• Saved data entries:
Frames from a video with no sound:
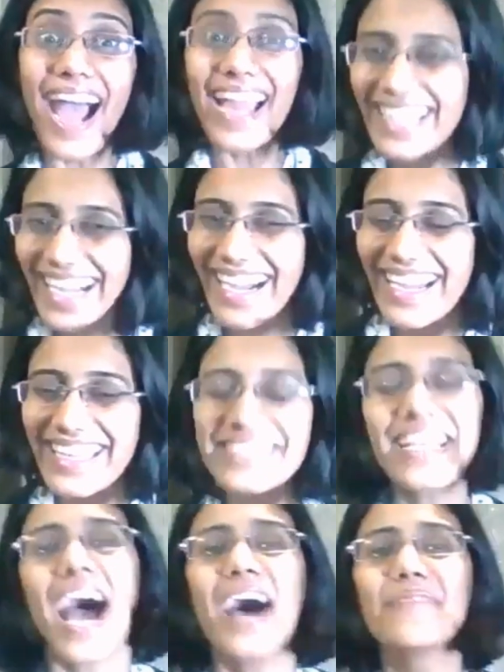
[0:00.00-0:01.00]
Hi
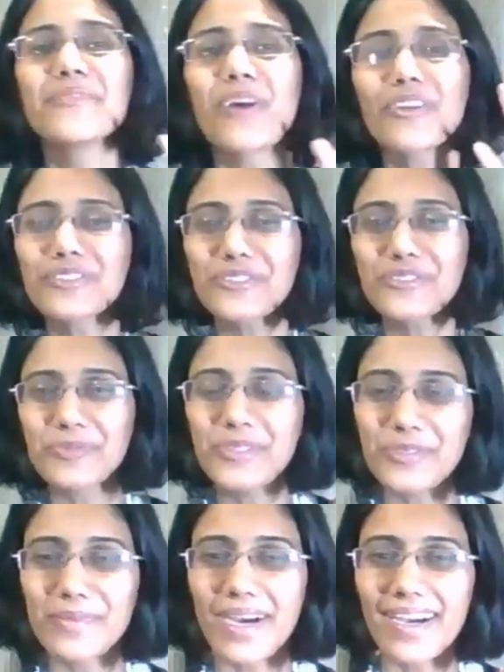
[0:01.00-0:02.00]
guys, I'm Doctor
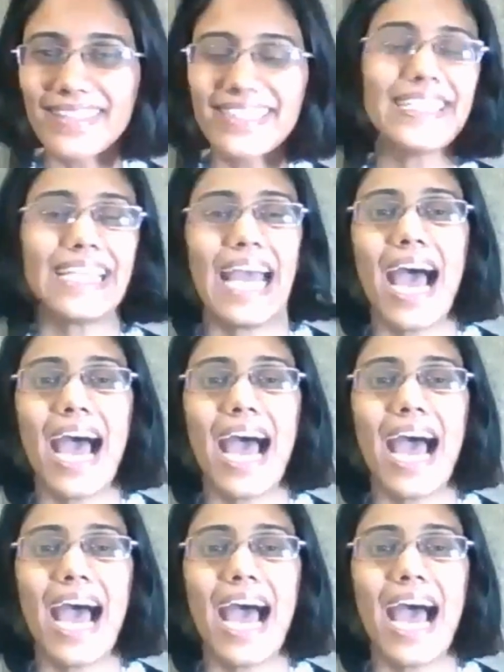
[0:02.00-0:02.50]
Surabhi Somani.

• Aim of the task: Would you retype all the lines shown above, exactly as written and without any picture?

• Task result:
Frames from a video with no sound:
[0:00.00-0:01.00]
Hi
[0:01.00-0:02.00]
guys, I'm Doctor
[0:02.00-0:02.50]
Surabhi Somani.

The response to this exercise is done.